# Distinguish measurement errors from real zero measurements

So we build upon a couple of intuitions.  
Indicators for an error: 
- **clear cumulative value** *Implemented not adapted*
- **collective zero/NaN interval** *Implemented*  
(it happens that in one profile an interval is zero and in another it is NaN) 

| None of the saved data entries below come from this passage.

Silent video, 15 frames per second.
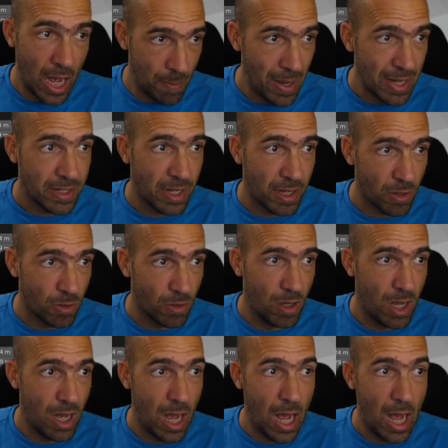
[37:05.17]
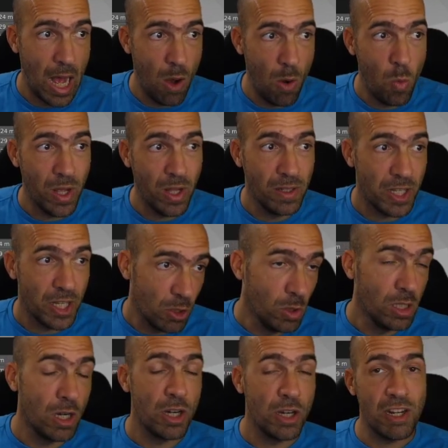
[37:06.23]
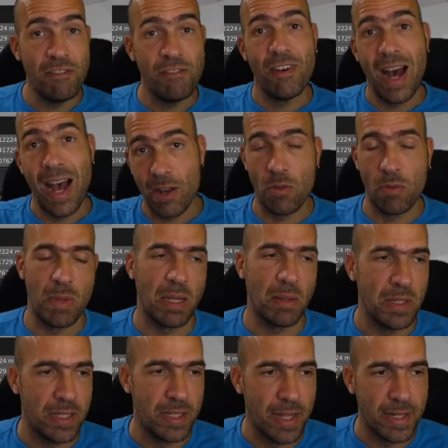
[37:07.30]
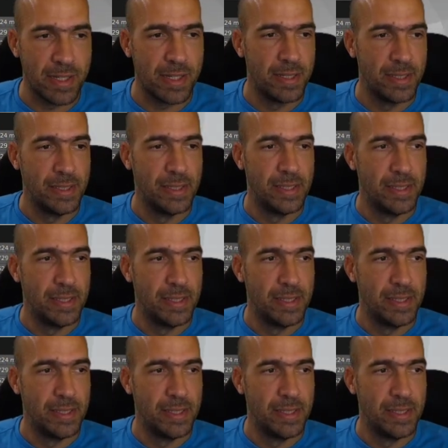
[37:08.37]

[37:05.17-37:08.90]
I'm asking you, how will you learn if I don't make mistakes?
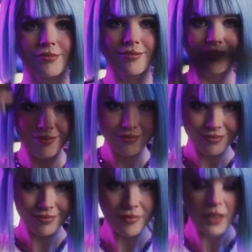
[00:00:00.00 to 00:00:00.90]
In this
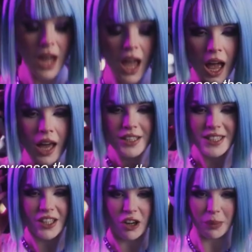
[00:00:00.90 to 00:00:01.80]
video, we
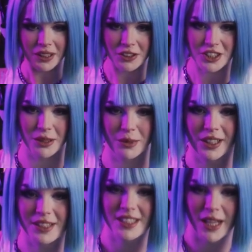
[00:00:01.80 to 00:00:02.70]
showcase the
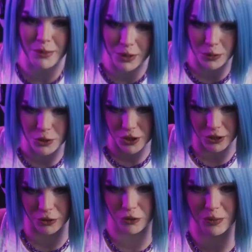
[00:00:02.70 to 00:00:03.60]
exquisite craftsmanship
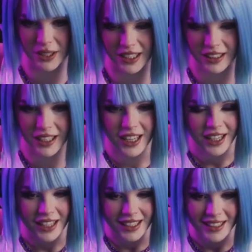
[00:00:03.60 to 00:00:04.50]
and detail of the
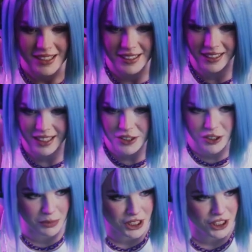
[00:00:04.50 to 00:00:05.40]
Gawr Gura
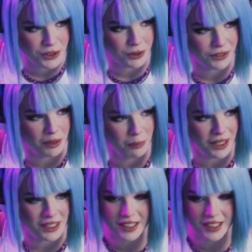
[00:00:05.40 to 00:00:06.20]
Shark hoodie jacket.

Indicators for normal behaviour: 
- **A single zero when there is a consumption sign change**  *Implemented*
- **A single zero surrounded by low consumption** *Implemented*





# Imports and set-up

In [None]:
%load_ext autoreload
%autoreload 2

In [None]:
import dask.dataframe as dd #conda install dask
from dask.distributed import Client
import altair as alt
import numpy as np
import pandas as pd
from pathlib import Path
import itertools
import datetime
import tqdm
idx = pd.IndexSlice
alt.data_transformers.disable_max_rows()

In [None]:
from interval_information import get_interval_df
from peak_detection import (
    get_cumulative_value_detections, 
    get_connection_and_pv_power_peaks, 
    get_knn_similarity_based_peaks,
    match_knn_then_assumption_parallel
)
from zero_intervals import (
    sign_change_intervals, 
    low_consumption_on_both_sides_intervals, 
    collective_error_intervals
)

In [None]:
PRE_PATH = Path('/cw/dtaiproj/ml/2020-FLAIR-VITO/profile-clustering/preprocessed/combined')
RESULT_PATH = Path('/cw/dtaiproj/ml/2020-FLAIR-VITO/profile-clustering/error_detection')
RESULT_PATH.mkdir(mode = 0o770, parents = True, exist_ok=True)
zero_error_path = RESULT_PATH / 'zero_interval_is_error.csv' 
zero_error_pkl_path = RESULT_PATH / 'zero_interval_is_error.pkl' 
# info_path = PRE_PATH/'info.csv'
# data_path = PRE_PATH/'data.csv'
info_path = PRE_PATH/'reindexed_info.pkl'
data_path = PRE_PATH/'reindexed_DST_data.pkl'
result_with_error_path = PRE_PATH/'reindexed_DST_data_w_errors.pkl'
assert info_path.exists() and data_path.exists(), 'These paths should exist'

# Helpers

In [None]:
def detection_summary(series): 
    count = series.value_counts(dropna=False).to_frame('count')
    count['relative'] = count['count']/count['count'].sum()
    return count

In [None]:
def combine_strategies(*args): 
    strategies = pd.concat(args, axis = 1)
    normal = (strategies == False).any(axis = 1)
    error = (strategies == True).any(axis = 1)
    nan = (strategies.isna()).all(axis = 1)
    result = pd.Series(index = strategies.index, dtype ='object')
    result[error] = True
    result[normal] = False
    return result
    

## Read the data

In [None]:
%%time
info_df = pd.read_pickle(info_path)
data_df = pd.read_pickle(data_path)
data_df.columns = pd.to_datetime(data_df.columns, exact = False)
data_df.columns.name = 'timestamp'


In [None]:
# DATA_SOURCE = 'EandisVREG'
# YEAR = 2016
# # get the right subset based on the info df
# info16_df = info_df.loc[idx[:, 2016],:]
# info16_df = info16_df[info16_df.data_source == 'EandisVREG']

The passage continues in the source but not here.